Die Staatsanwaltschaft Leipzig hat gegen einen 33-jährigen Mann Anklage wegen Brandstiftung in zehn Fällen sowie wegen versuchten Mordes und versuchter schwerer Brandstiftung mit Todesfolge erhoben. Dies teilte die Staatsanwaltschaft am Montag mit.

Dem Angeschuldigten wird vorgeworfen, in der Zeit vom 14. bis 20. Juni 2025 in Leipzig-Schleußig und im Bereich des Volksparks Kleinzschocher insgesamt neun abgestellte Pkw und einen Wohnwagen in Brand gesetzt zu haben.

Der entstandene Sachschaden beläuft sich auf etwa 120.000 Euro.
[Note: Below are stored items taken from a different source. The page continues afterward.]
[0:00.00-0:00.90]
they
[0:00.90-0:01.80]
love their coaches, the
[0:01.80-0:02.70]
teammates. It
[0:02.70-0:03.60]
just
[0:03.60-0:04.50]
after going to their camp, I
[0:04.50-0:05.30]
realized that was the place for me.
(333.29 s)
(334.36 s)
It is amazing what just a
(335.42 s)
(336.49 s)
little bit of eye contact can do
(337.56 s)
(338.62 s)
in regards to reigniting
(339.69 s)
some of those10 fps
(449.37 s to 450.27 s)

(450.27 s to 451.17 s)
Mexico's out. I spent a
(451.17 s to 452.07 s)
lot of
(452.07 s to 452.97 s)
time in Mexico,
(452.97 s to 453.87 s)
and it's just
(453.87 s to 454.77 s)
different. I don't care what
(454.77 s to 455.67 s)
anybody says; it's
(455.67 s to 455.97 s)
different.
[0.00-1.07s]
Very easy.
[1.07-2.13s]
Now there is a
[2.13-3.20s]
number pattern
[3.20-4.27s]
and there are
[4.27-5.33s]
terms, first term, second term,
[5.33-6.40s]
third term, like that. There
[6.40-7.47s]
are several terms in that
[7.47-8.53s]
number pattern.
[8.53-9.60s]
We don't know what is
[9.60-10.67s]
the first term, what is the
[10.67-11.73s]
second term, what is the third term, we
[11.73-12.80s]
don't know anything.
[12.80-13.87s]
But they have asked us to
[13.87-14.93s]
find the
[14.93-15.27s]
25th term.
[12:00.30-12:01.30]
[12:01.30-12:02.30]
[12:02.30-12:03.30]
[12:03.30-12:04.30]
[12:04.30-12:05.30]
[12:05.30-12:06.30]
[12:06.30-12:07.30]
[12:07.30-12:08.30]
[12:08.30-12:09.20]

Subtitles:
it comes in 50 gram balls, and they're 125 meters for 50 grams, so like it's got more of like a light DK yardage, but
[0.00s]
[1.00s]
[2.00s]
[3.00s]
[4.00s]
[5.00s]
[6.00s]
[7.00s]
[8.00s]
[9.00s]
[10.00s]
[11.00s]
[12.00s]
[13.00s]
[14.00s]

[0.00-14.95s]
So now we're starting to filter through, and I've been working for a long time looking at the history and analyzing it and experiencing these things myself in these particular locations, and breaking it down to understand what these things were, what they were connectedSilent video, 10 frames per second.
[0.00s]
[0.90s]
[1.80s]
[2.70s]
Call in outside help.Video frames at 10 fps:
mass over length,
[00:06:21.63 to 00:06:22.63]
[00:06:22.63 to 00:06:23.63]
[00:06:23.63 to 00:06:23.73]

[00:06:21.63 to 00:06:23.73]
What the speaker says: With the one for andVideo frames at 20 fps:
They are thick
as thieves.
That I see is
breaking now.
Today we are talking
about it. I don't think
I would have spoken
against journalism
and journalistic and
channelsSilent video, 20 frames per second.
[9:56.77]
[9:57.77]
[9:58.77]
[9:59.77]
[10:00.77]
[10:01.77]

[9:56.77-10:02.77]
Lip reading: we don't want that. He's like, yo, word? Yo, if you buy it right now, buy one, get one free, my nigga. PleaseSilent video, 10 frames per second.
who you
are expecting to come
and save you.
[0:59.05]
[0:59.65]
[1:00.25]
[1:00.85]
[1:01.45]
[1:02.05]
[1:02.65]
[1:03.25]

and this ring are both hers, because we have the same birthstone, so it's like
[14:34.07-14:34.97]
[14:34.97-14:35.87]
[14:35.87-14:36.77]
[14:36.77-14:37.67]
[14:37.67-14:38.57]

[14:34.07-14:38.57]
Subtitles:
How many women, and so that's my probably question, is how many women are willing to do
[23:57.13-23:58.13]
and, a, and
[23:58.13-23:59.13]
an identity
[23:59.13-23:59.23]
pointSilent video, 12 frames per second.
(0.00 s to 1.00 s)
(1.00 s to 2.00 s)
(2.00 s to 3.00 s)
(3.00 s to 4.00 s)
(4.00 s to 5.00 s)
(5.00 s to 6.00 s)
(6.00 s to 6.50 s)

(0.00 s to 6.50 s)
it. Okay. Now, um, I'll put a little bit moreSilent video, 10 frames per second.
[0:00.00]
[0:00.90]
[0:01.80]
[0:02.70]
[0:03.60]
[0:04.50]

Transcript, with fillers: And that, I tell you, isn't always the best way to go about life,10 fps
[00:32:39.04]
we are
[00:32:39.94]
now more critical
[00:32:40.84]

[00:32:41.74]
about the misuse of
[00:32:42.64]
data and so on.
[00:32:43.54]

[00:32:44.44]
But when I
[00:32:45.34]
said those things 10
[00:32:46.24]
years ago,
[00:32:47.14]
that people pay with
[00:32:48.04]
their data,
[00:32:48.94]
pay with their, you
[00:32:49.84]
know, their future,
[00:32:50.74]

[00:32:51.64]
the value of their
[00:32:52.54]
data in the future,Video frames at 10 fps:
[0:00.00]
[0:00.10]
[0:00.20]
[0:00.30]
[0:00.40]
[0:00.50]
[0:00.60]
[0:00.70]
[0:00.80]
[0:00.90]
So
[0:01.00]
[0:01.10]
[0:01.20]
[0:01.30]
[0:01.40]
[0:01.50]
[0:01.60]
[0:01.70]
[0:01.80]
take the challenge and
In einem Fall soll der Angeschuldigte einen Wohnwagen angezündet haben, in dem sich eine Person schlafend befand.

Der Geschädigte konnte den Brand selbst löschen, nachdem er durch den Rauch geweckt wurde.

Der Angeschuldigte befindet sich seit seiner vorläufigen Festnahme am 20. Juni 2025 ununterbrochen in Untersuchungshaft. Weitere Informationen zu den Ermittlungen können nicht gegeben werden, um die Hauptverhandlung nicht zu gefährden.